What this task involves:
All of the data below should be printed again exactly, pictures excluded.

+++ Input records +++

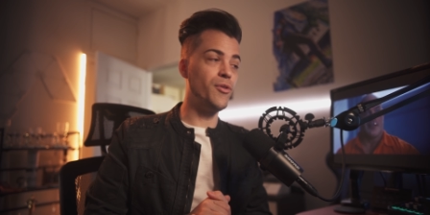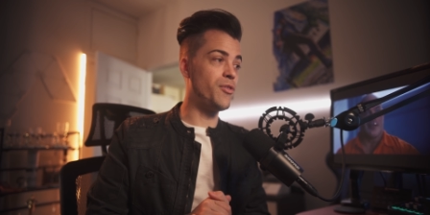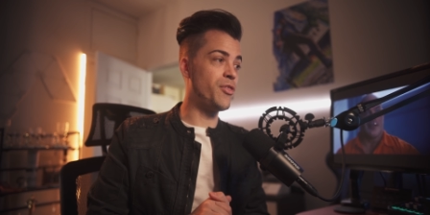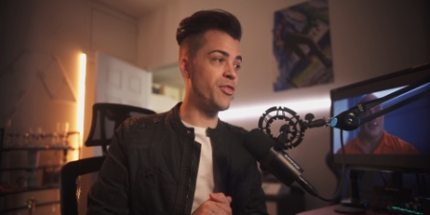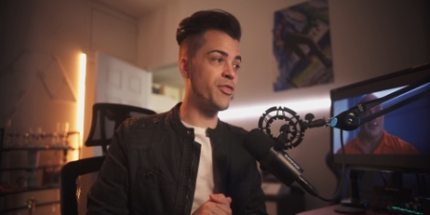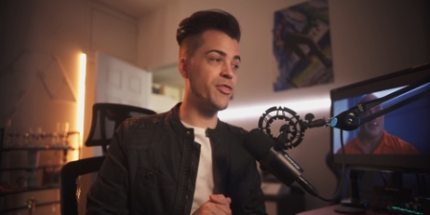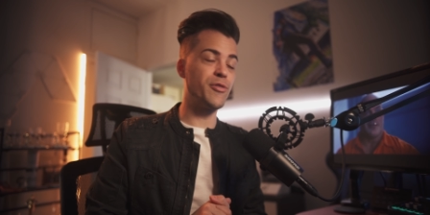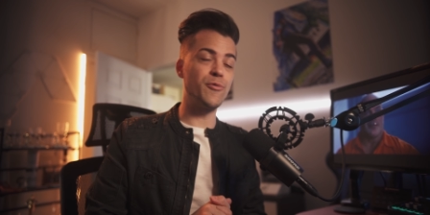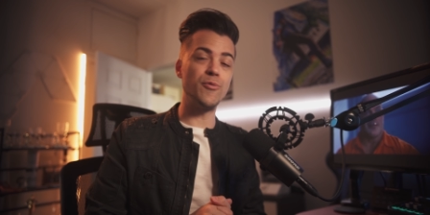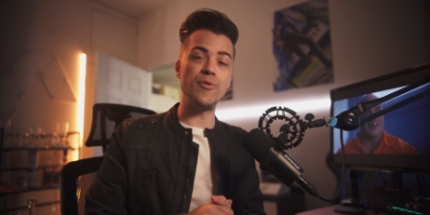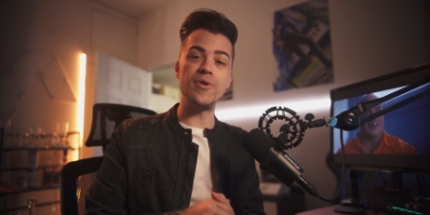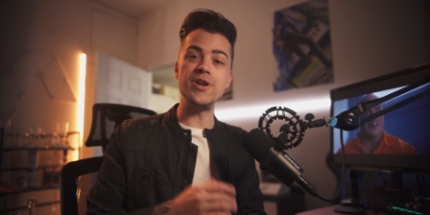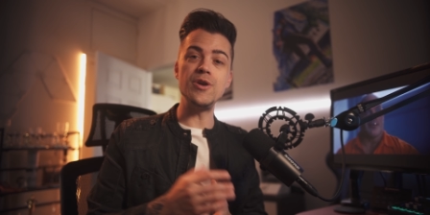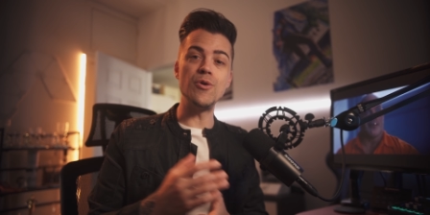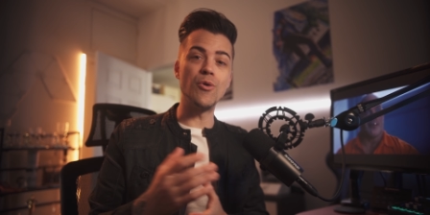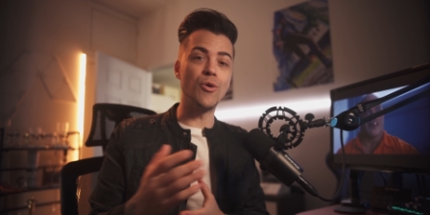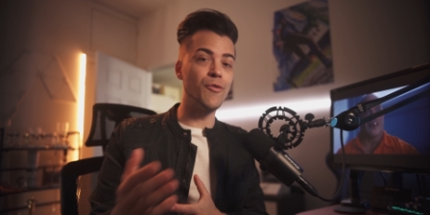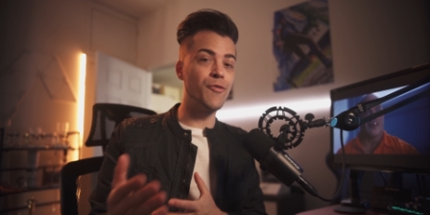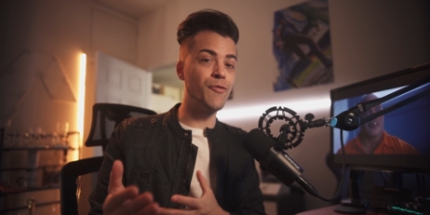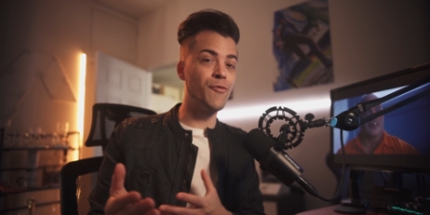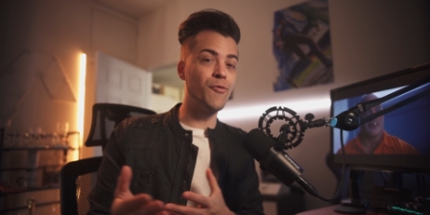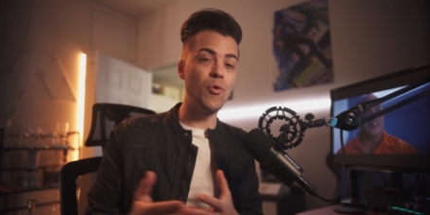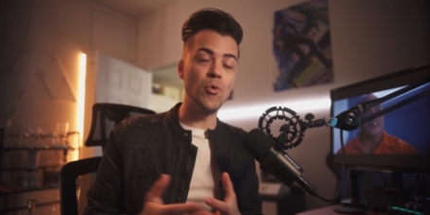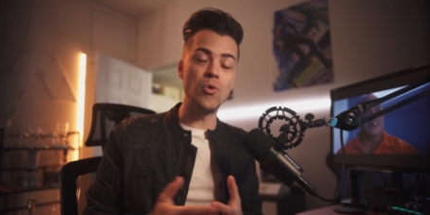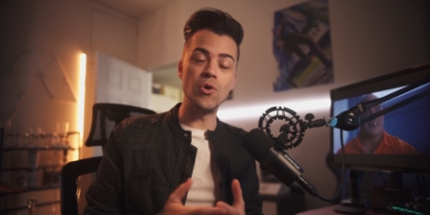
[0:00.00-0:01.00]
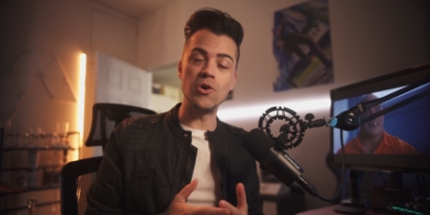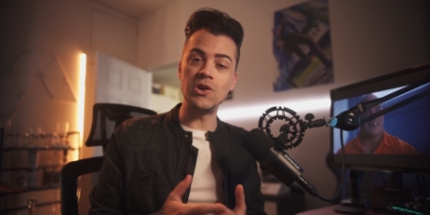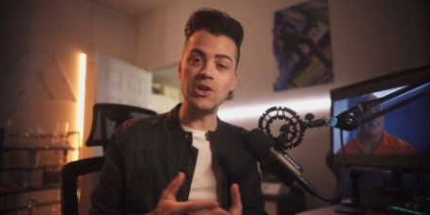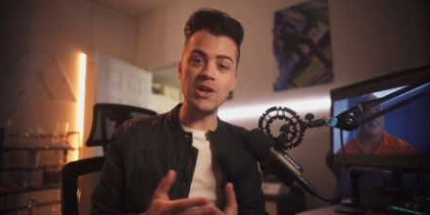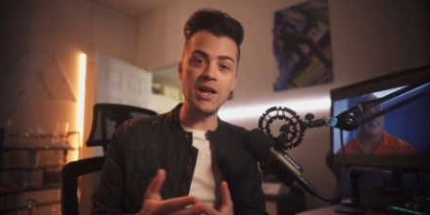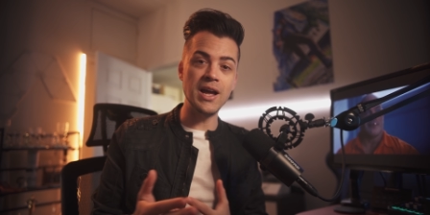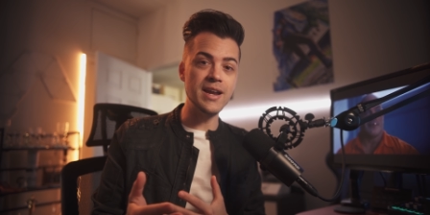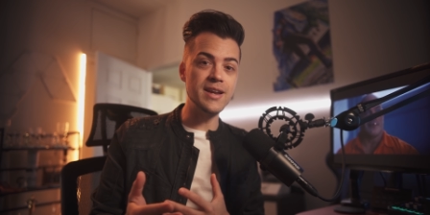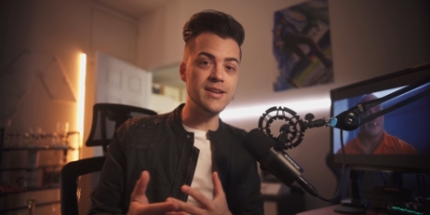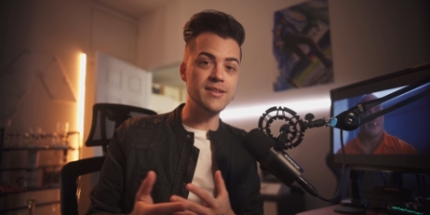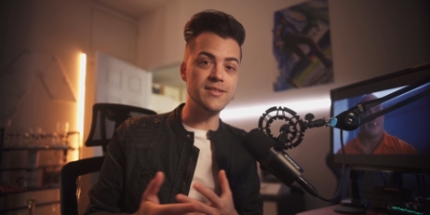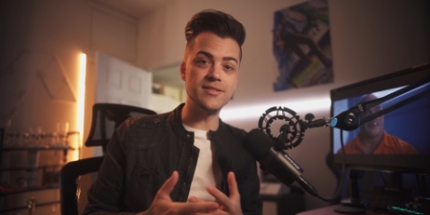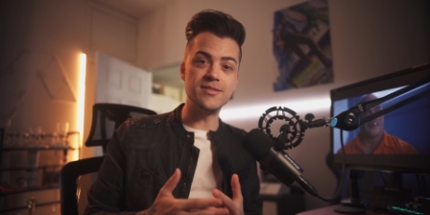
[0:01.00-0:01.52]
3 or 4
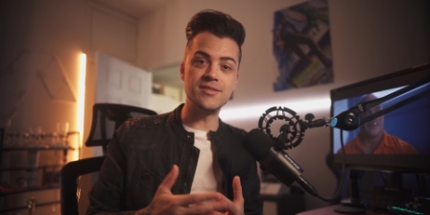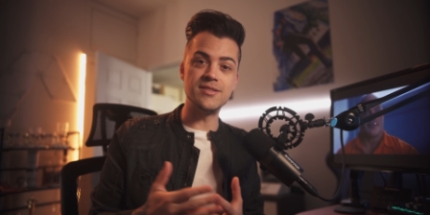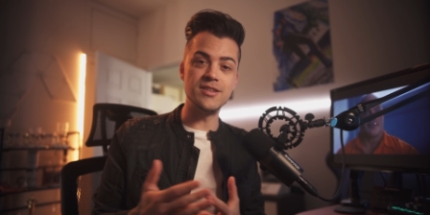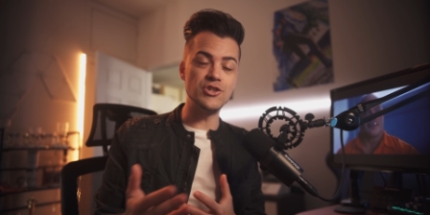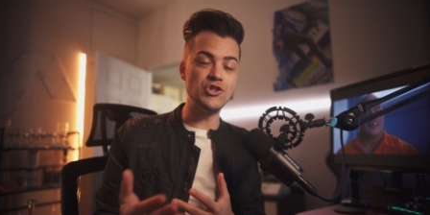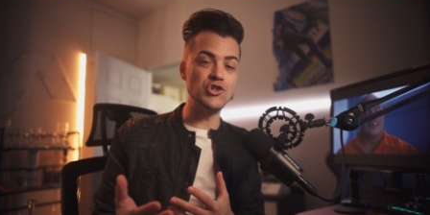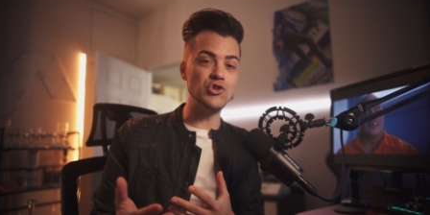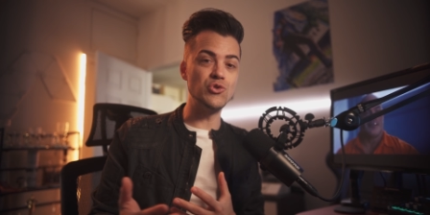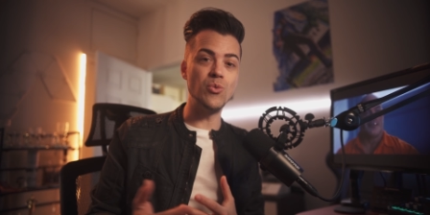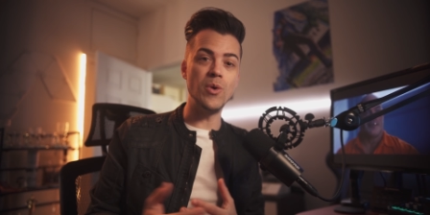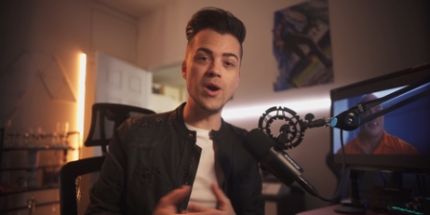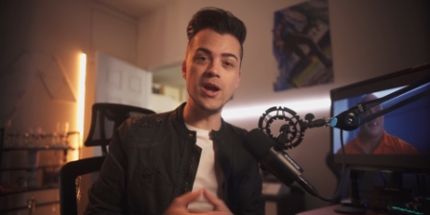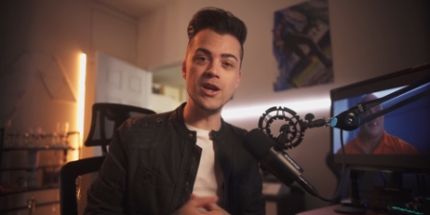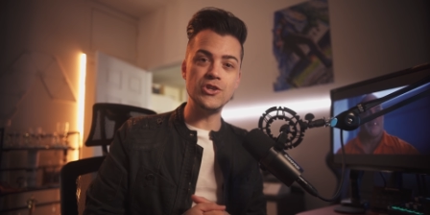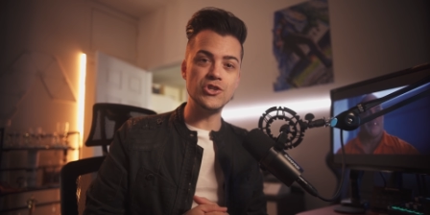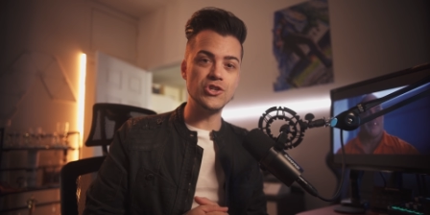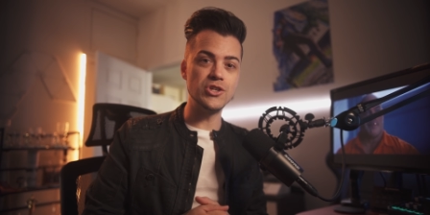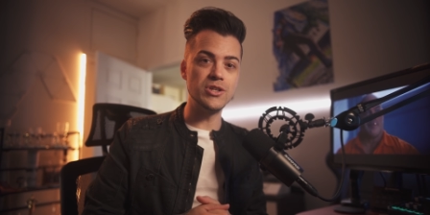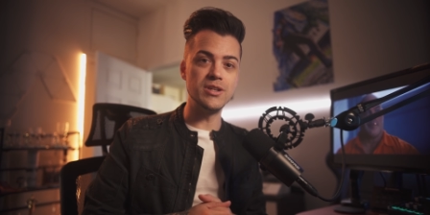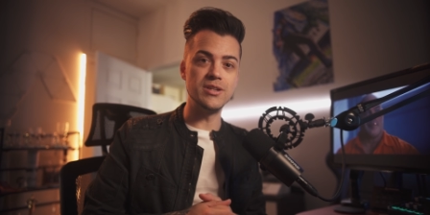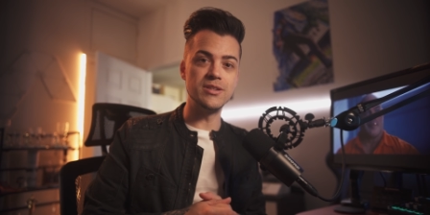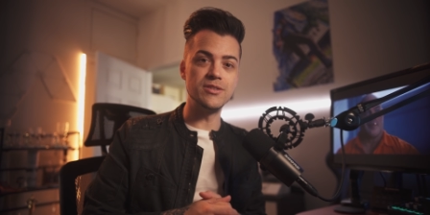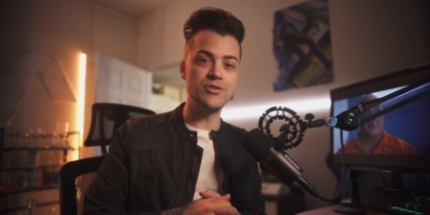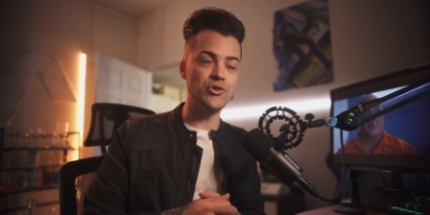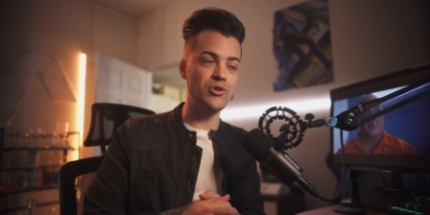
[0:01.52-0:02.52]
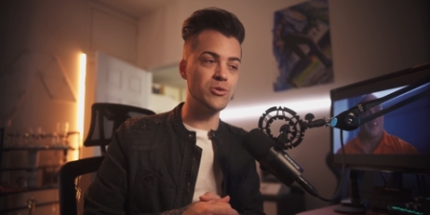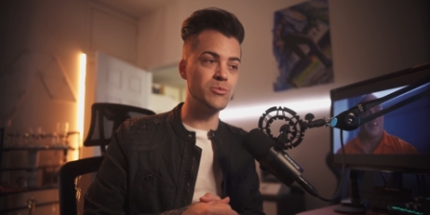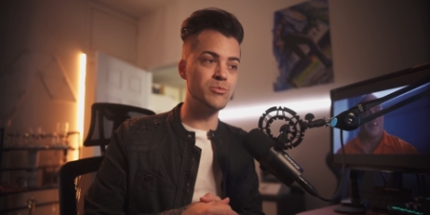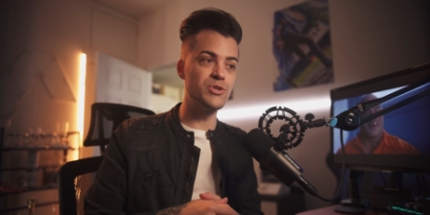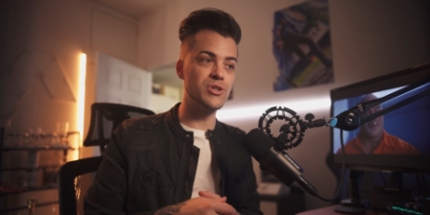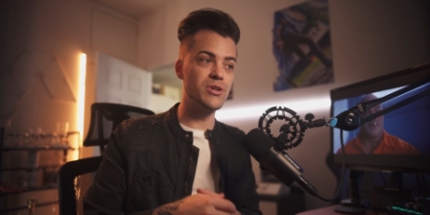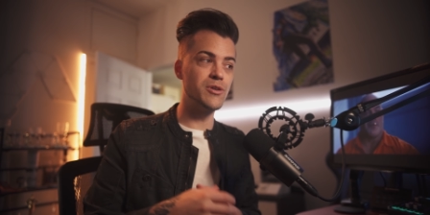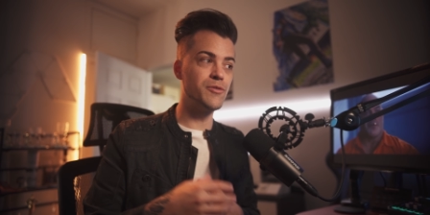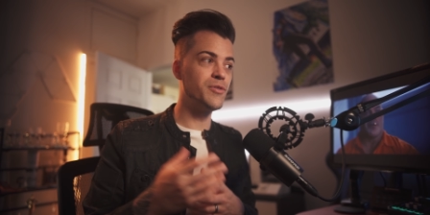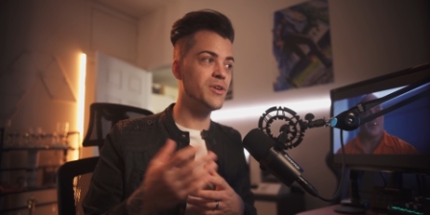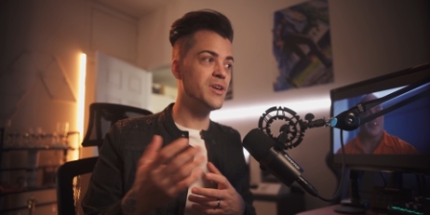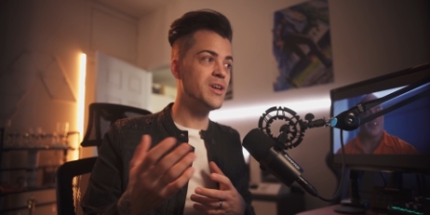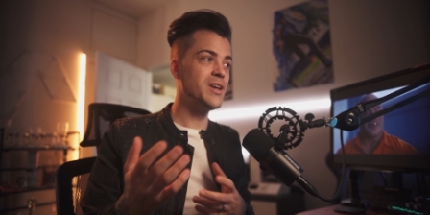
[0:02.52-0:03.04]
light situation in terms
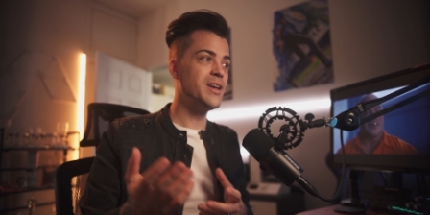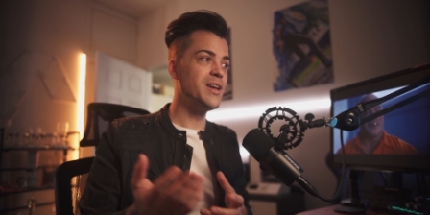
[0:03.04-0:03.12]
of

+++

Exercise solution:
[0:00.00-0:01.00]
[0:01.00-0:01.52]
3 or 4
[0:01.52-0:02.52]
[0:02.52-0:03.04]
light situation in terms
[0:03.04-0:03.12]
of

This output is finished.